WHAT TO DO |
Restate the records that follow word for word; no pictures should appear.

Saved entries |
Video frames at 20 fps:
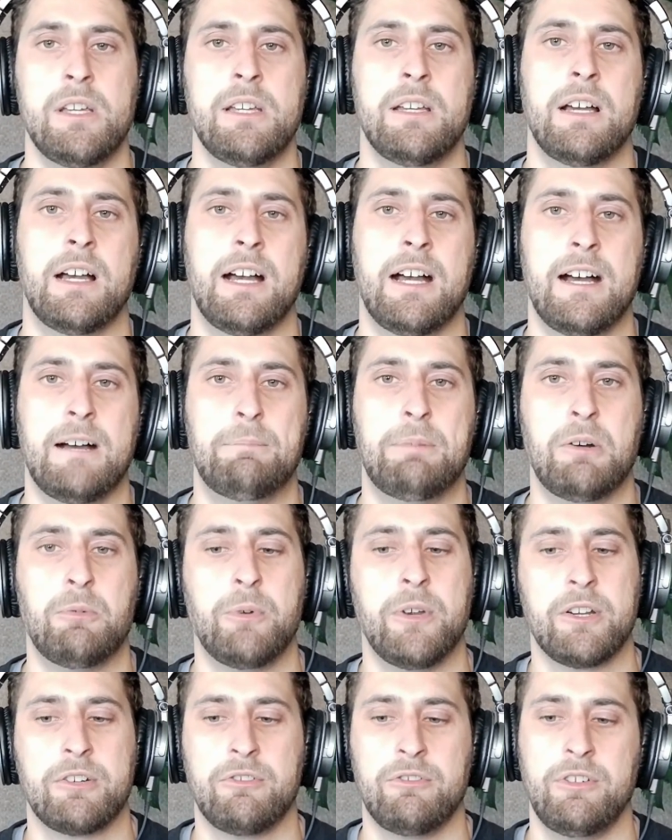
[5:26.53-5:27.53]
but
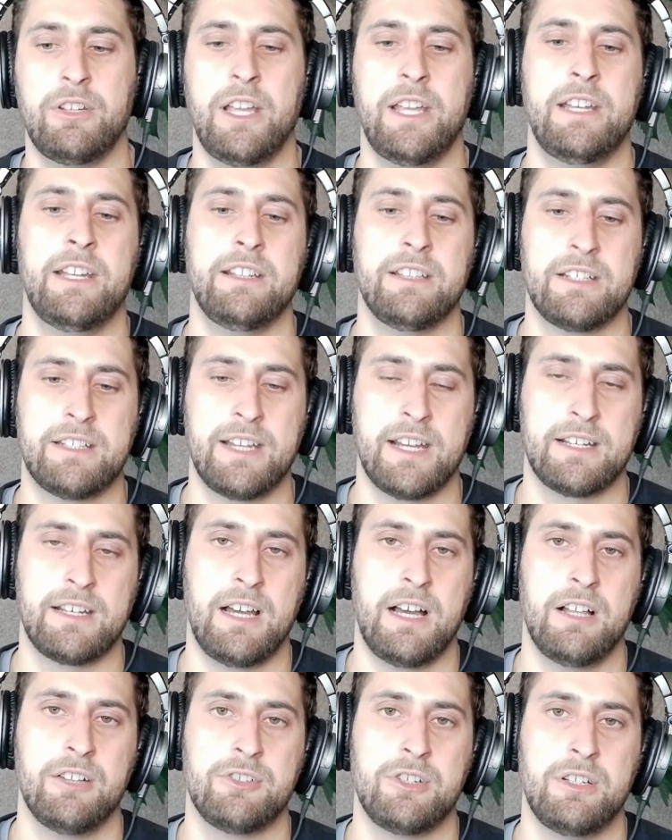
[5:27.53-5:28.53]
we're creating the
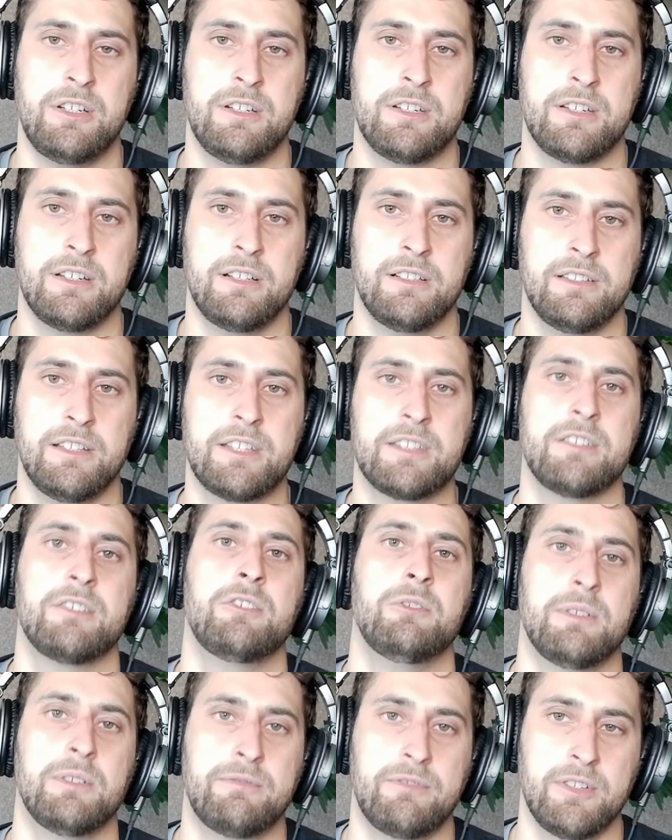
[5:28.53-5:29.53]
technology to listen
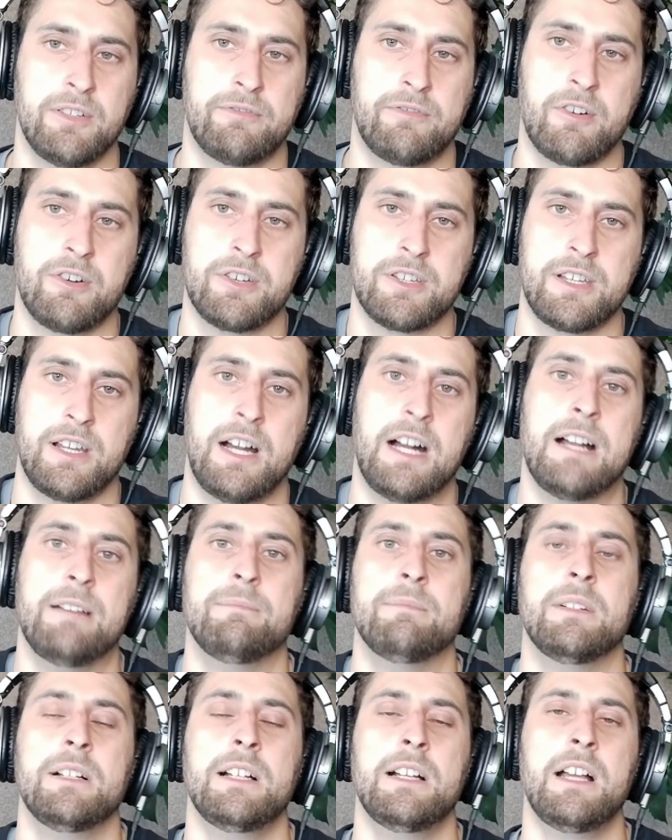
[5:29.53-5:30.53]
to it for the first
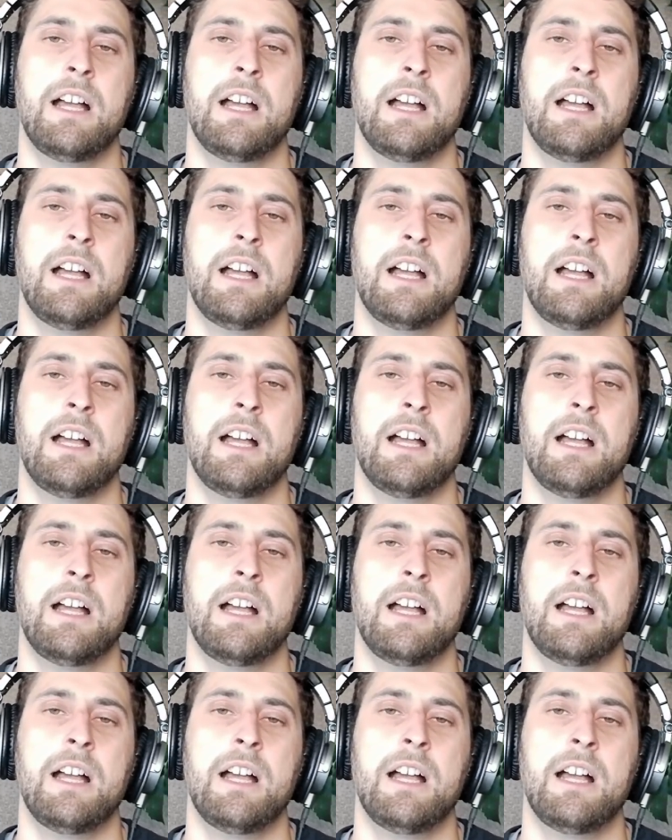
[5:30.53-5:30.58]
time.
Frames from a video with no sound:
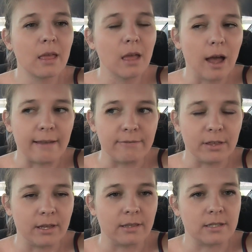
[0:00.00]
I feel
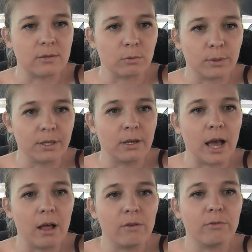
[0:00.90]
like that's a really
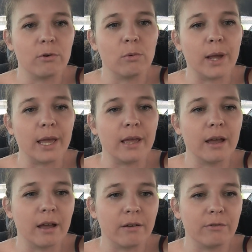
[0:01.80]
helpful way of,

RESULT BELOW |
Video frames at 20 fps:
[5:26.53-5:27.53]
but
[5:27.53-5:28.53]
we're creating the
[5:28.53-5:29.53]
technology to listen
[5:29.53-5:30.53]
to it for the first
[5:30.53-5:30.58]
time.
Frames from a video with no sound:
[0:00.00]
I feel
[0:00.90]
like that's a really
[0:01.80]
helpful way of,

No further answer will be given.